Der ÖJV Niedersachsen/Bremen hat eine Prüfungsordung für die jagdliche Brauchbarkeitsprüfung (zunächst für den Fachbereiche Stöbern und Nachsuche) beim Niedersächsischen Landwirtschaftsministerium eingereicht. Diese wurde nun genehmigt. Inhaltlich entspricht sie fast vollständig der Prüfungsordung der Landesjägerschaft, mit diesen Ausnahmen:
- es gibt keine Rasse- / Herkunfts- / sonstwas- begründeten Einschränkungen. Für das Bestehen der Prüfung ist allein die tatsächlich nachgewiesene Brauchbarkeit relevant.
- bereits in ggf. vorher abgelegten / teilgenommenen Prüfungen nachgewiesene Schussfestigkeit / Grundgehorsam muss nicht erneut abgelegt werden, sondern wird angerechnet.
Der ÖJV Niedersachsen / Bremen hat außerdem eine Prüfer- / Richterordung erstellt und diese dem ML zur Einsicht vorgelegt. Diese weicht logischerweise deutlich von der Richterordung des JGHV ab. Die Richterordung des JGHV ist ausgerichtet auf Verbandsrichter, die die sehr differenzierten Anforderungen der JGVen / HZPen / VGPen bewerten müssen. Für die Durchführung einer Brauchbarkeitprüfung sind die Anforderungen der Richterordung des JGHV geradezu lächerlich überdimensioniert und wurden deshalb entsprechend angepasst.

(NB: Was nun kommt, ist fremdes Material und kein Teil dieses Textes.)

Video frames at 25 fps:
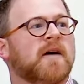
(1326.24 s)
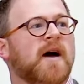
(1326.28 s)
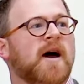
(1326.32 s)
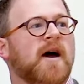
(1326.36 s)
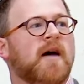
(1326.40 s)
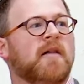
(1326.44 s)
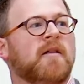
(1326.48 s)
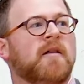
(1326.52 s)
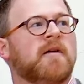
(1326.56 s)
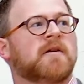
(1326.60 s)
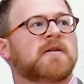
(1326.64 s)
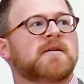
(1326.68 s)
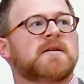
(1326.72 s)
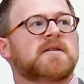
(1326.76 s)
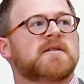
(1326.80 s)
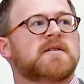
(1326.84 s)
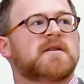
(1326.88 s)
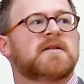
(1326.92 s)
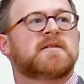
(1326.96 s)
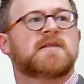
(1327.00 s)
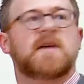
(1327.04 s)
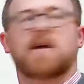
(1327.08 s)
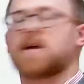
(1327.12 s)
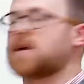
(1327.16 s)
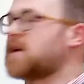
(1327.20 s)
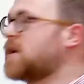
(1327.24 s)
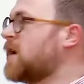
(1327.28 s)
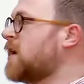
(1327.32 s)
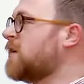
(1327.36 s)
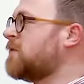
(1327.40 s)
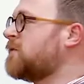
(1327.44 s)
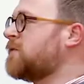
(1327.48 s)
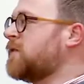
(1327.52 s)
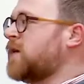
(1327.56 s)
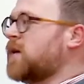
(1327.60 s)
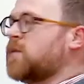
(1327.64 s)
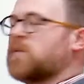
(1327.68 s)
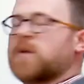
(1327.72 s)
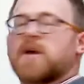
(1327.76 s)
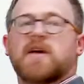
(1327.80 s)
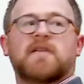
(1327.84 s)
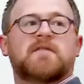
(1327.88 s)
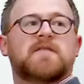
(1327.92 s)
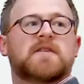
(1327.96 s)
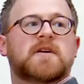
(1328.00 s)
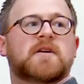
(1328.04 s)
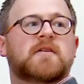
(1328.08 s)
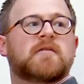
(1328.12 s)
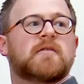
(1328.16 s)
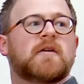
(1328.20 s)
How long does it take an alphane
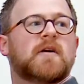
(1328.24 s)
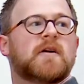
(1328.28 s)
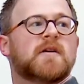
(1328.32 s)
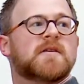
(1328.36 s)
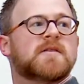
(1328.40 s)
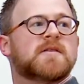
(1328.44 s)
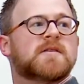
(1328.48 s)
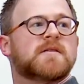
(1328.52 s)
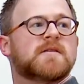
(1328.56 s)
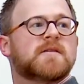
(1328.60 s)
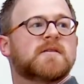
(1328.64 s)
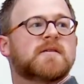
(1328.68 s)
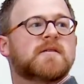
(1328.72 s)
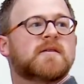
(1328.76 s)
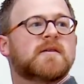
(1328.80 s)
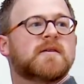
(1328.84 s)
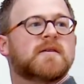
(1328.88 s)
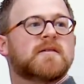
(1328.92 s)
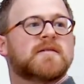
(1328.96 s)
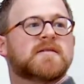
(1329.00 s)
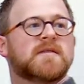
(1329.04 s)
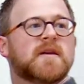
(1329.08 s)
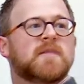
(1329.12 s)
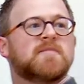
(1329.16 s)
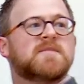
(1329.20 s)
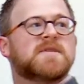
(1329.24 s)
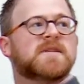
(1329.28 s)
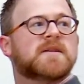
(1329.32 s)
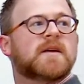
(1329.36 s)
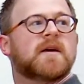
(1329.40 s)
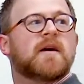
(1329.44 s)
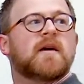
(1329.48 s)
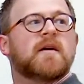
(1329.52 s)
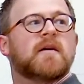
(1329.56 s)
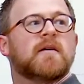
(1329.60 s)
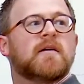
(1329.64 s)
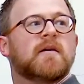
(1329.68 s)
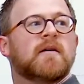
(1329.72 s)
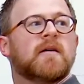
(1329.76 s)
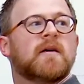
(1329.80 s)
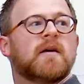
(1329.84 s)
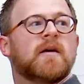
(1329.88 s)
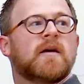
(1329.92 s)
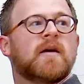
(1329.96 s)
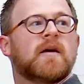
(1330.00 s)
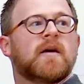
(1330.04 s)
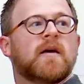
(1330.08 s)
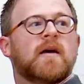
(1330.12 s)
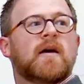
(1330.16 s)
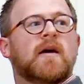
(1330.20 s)
wave to cross some scale
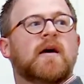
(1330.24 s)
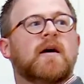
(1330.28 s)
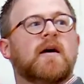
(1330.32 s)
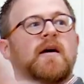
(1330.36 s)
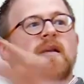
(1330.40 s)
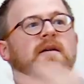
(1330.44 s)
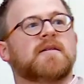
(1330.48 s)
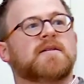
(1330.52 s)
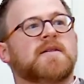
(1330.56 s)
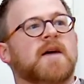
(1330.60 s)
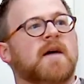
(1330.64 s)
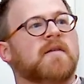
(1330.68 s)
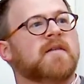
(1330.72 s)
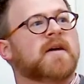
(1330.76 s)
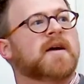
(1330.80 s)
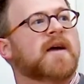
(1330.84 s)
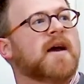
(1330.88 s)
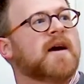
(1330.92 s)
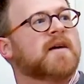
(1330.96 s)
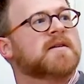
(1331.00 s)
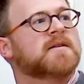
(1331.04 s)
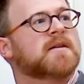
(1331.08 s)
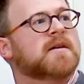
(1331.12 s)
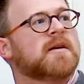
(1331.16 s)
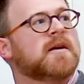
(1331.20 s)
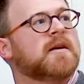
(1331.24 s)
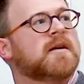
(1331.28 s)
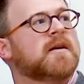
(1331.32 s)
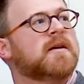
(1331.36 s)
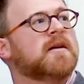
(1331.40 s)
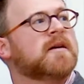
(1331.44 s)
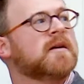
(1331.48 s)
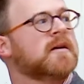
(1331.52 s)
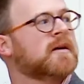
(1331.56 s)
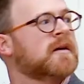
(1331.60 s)
down the cascade?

2. Warum ist das passiert?
Die Jagdgesetze fordern üblicherweise die Verfügbarkeit von brauchbaren Jagdhunden während der Jagdausübung. Diese "Brauchbarkeit" wird im Regelfall durch eine Prüfung nachgewiesen. In Niedersachsen hat nun der Gesetzgeber die Durchführung der Brauchbarkeitsprüfungen an die Landesjägerschaft delegiert... es sind dann Ausführungsbestimmungen "entstanden", die wiederum auf die Brauchbarkeitsrichtlinien der LJN verweisen und in diesen wird als Bedingung für die Teilnahme an einer Brauchbarkeitsprüfung die Zugehörigkeit zu einer vom JGHV anerkannten Rasse ODER ein entsprechender Phänotyp verlangt.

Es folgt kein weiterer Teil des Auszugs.